ACTIVITY: Could you transcribe every record below exactly, leaving out the pictures?

DATA FOR ANALYSIS:
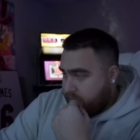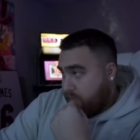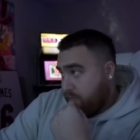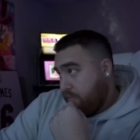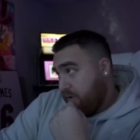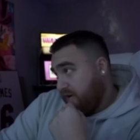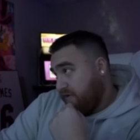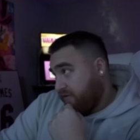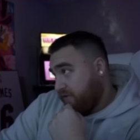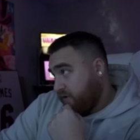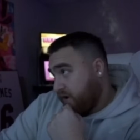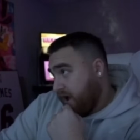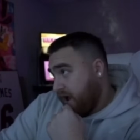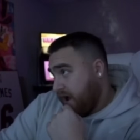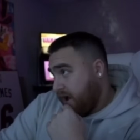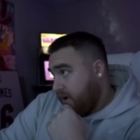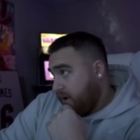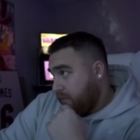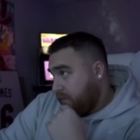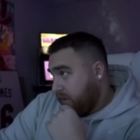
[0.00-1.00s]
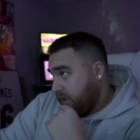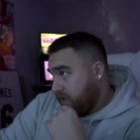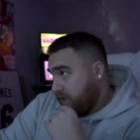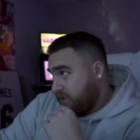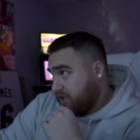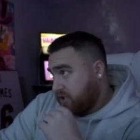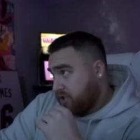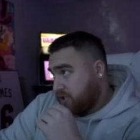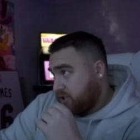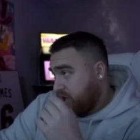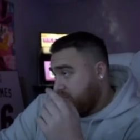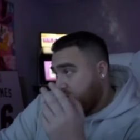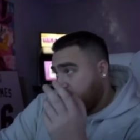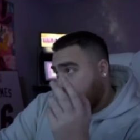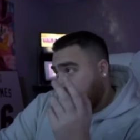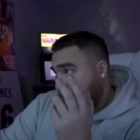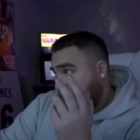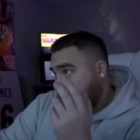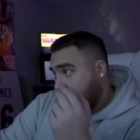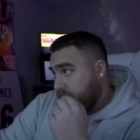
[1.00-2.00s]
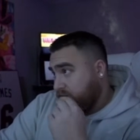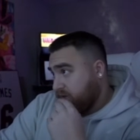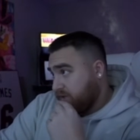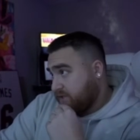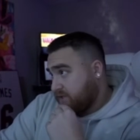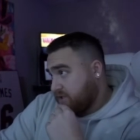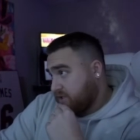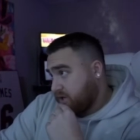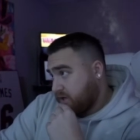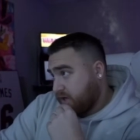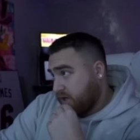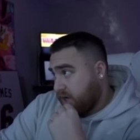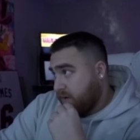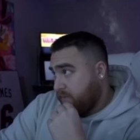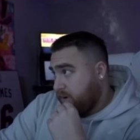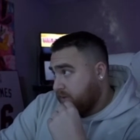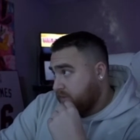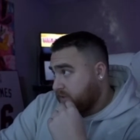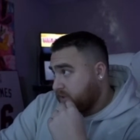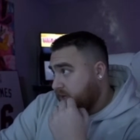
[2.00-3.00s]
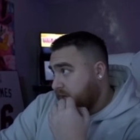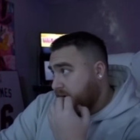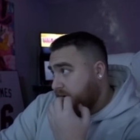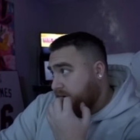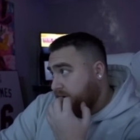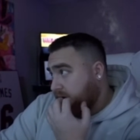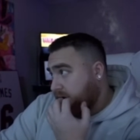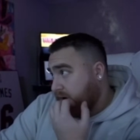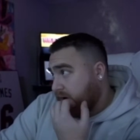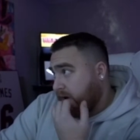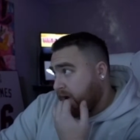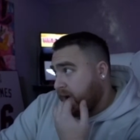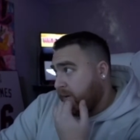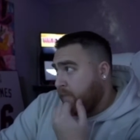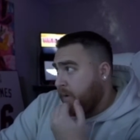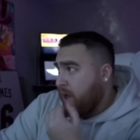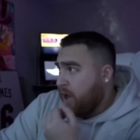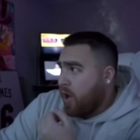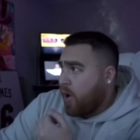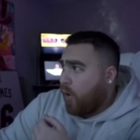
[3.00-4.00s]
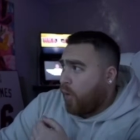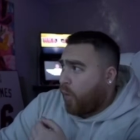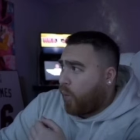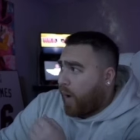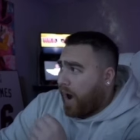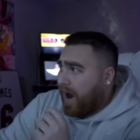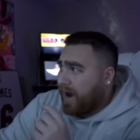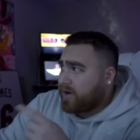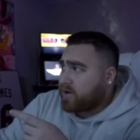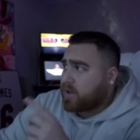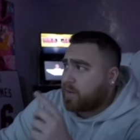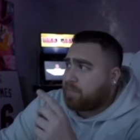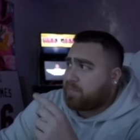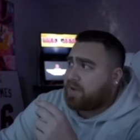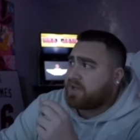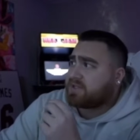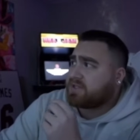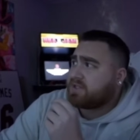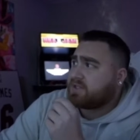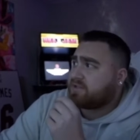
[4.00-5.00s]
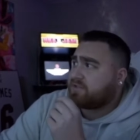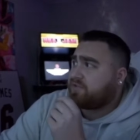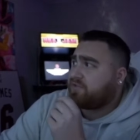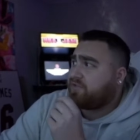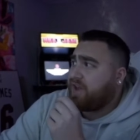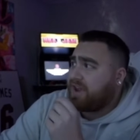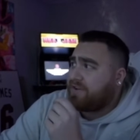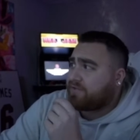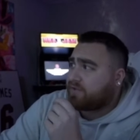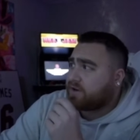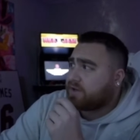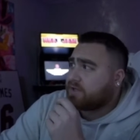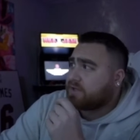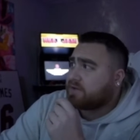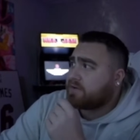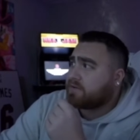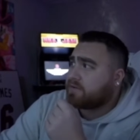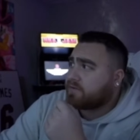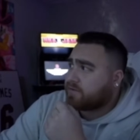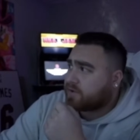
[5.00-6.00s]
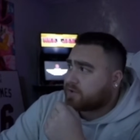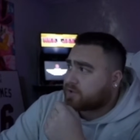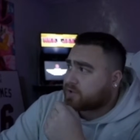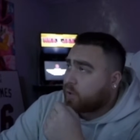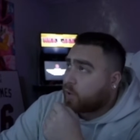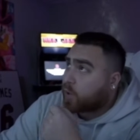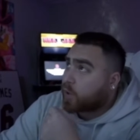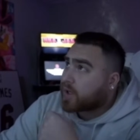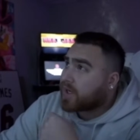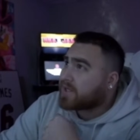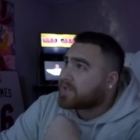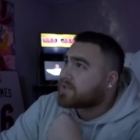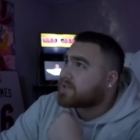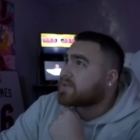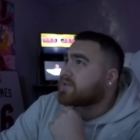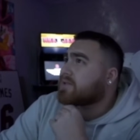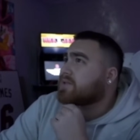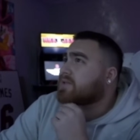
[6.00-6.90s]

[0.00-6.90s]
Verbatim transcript: But for now, I mean, let's just try to fucking let's just try to come up today. Um, why are the Pistons favorite versus the Hornets?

TASK SOLUTION:
[0.00-1.00s]
[1.00-2.00s]
[2.00-3.00s]
[3.00-4.00s]
[4.00-5.00s]
[5.00-6.00s]
[6.00-6.90s]

[0.00-6.90s]
Verbatim transcript: But for now, I mean, let's just try to fucking let's just try to come up today. Um, why are the Pistons favorite versus the Hornets?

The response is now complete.